[Opening DATA SHOWN section]

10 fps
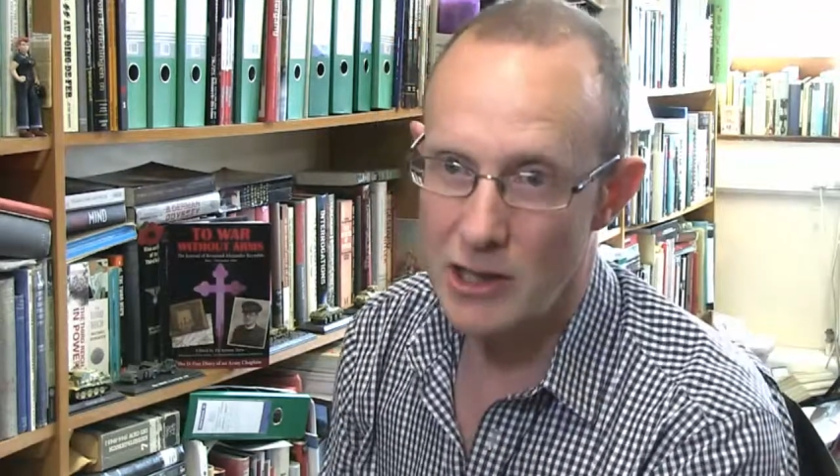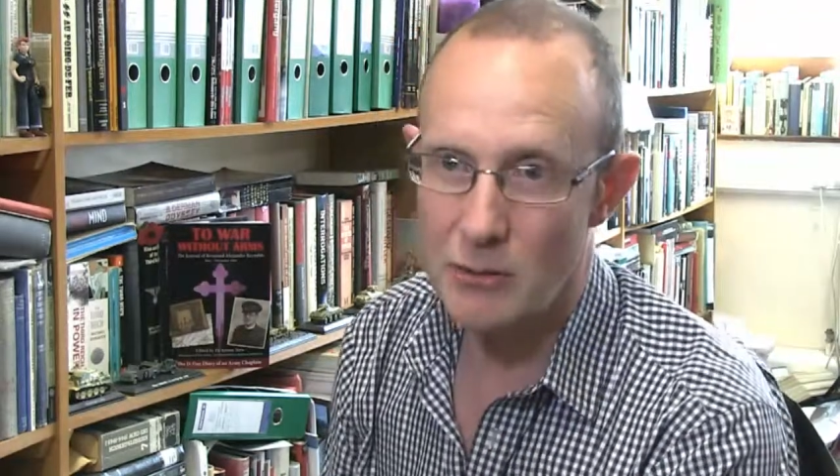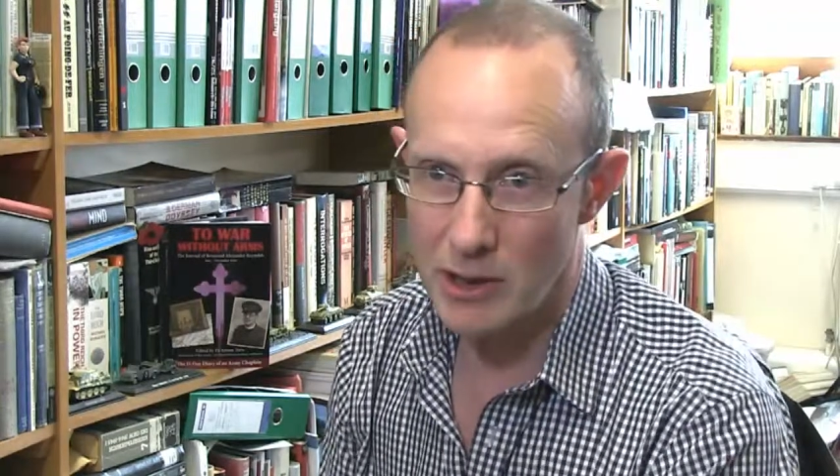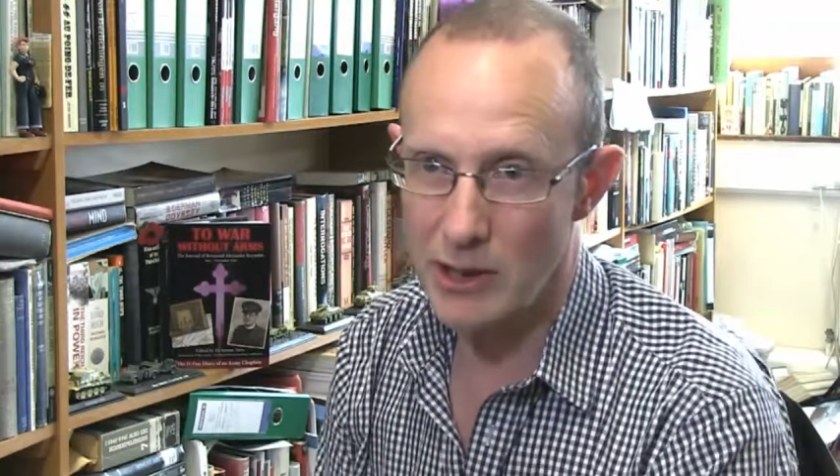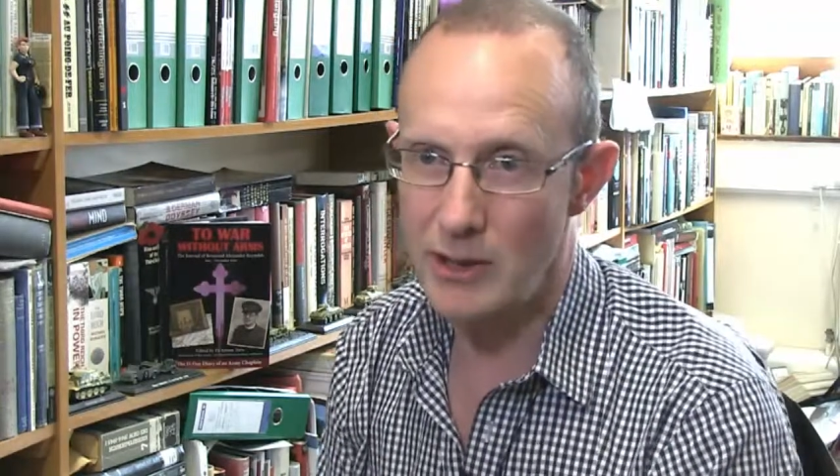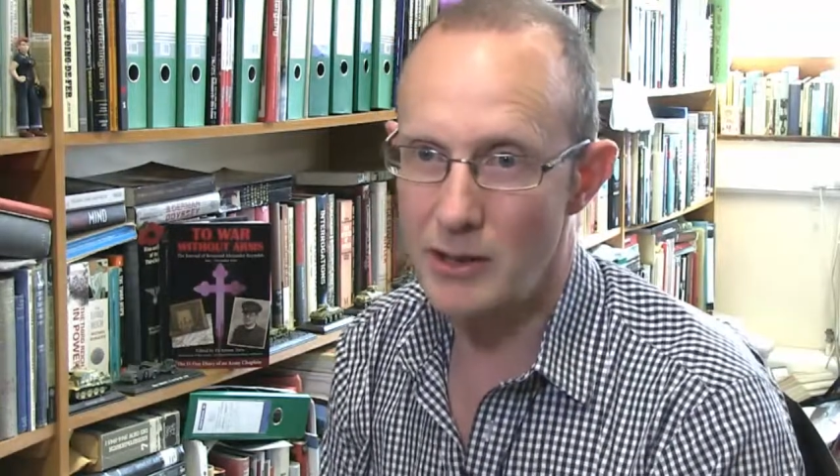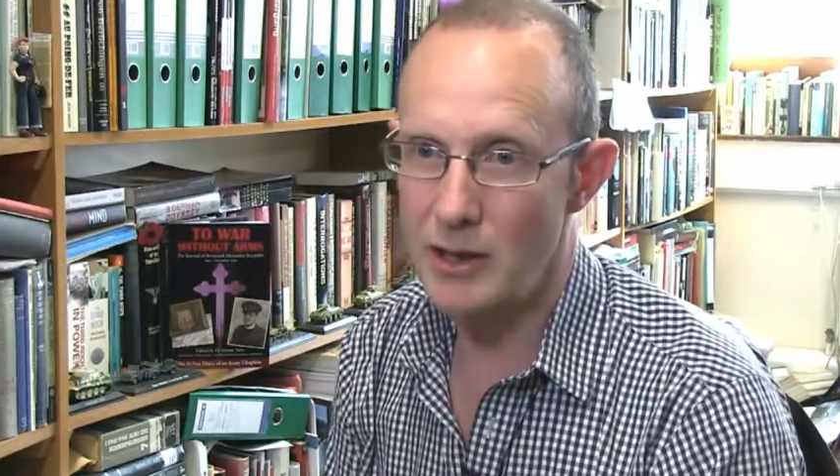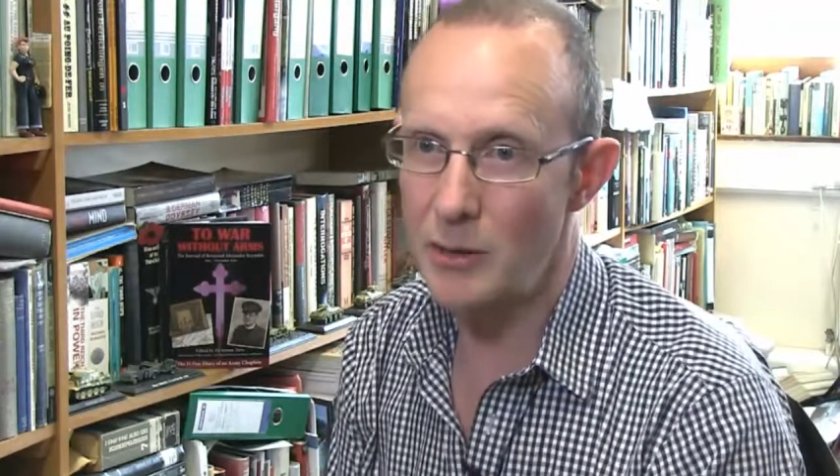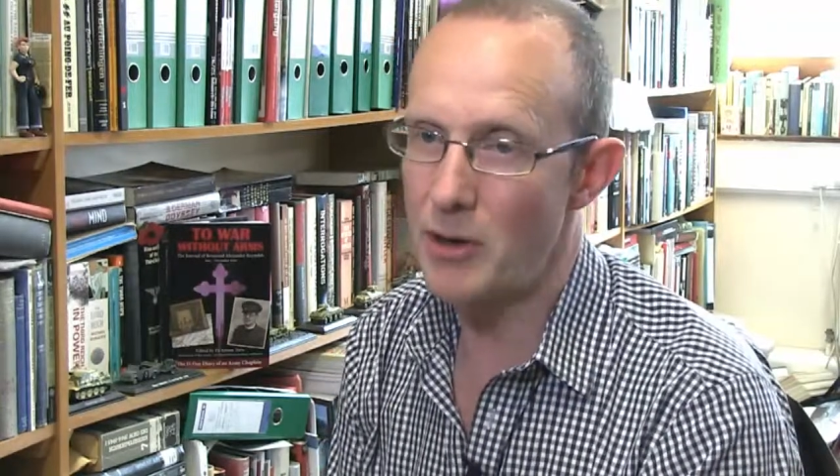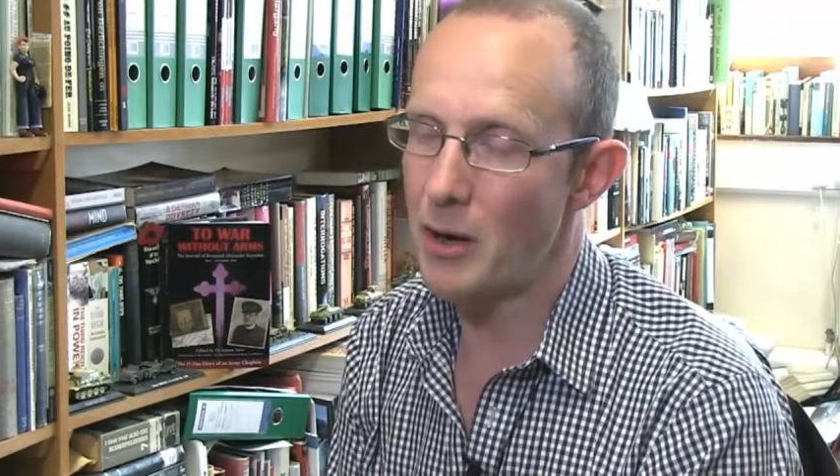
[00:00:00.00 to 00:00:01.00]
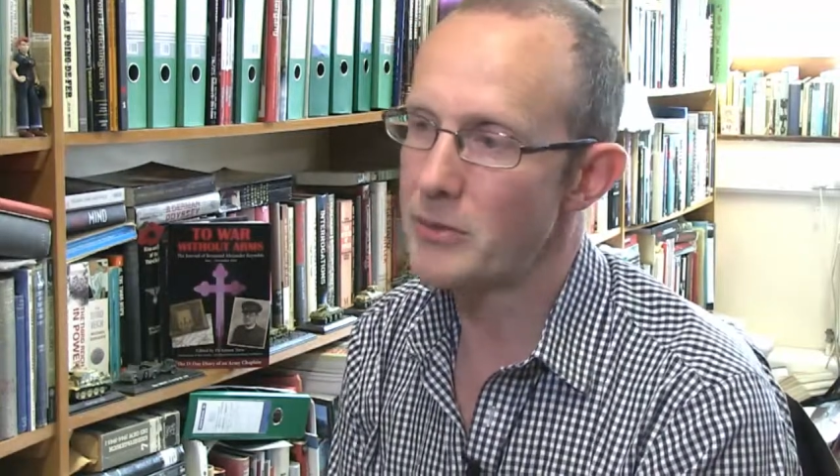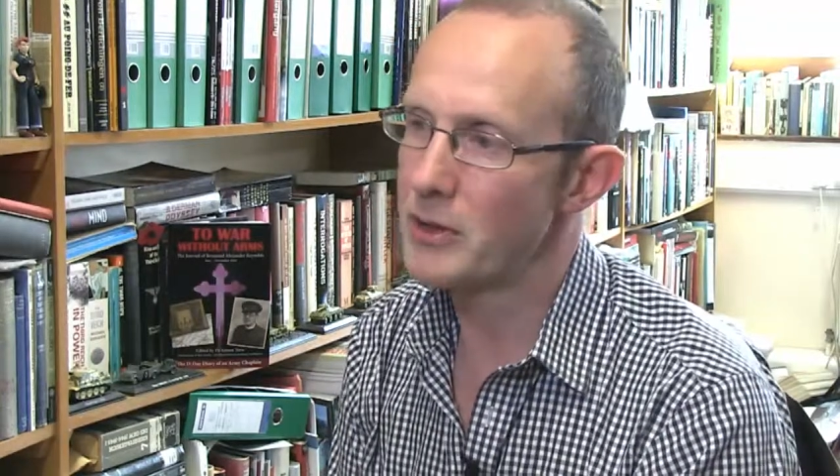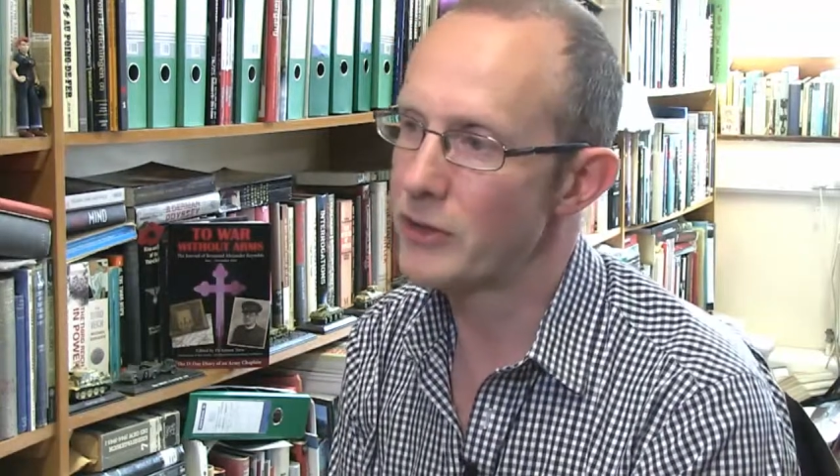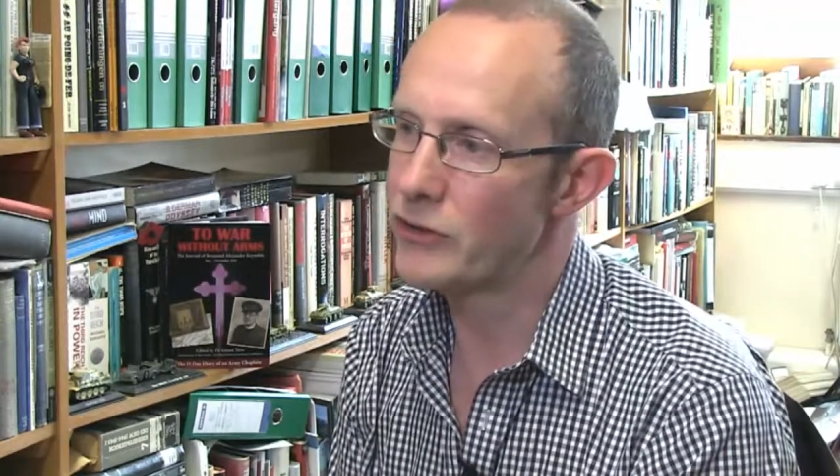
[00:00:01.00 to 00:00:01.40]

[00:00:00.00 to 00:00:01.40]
equally abruptly.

[Closing DATA SHOWN section]

BRIEF:
Write out each entry exactly as given, omitting any picture.

ANSWER FOR THIS EXERCISE:
10 fps
[00:00:00.00 to 00:00:01.00]
[00:00:01.00 to 00:00:01.40]

[00:00:00.00 to 00:00:01.40]
equally abruptly.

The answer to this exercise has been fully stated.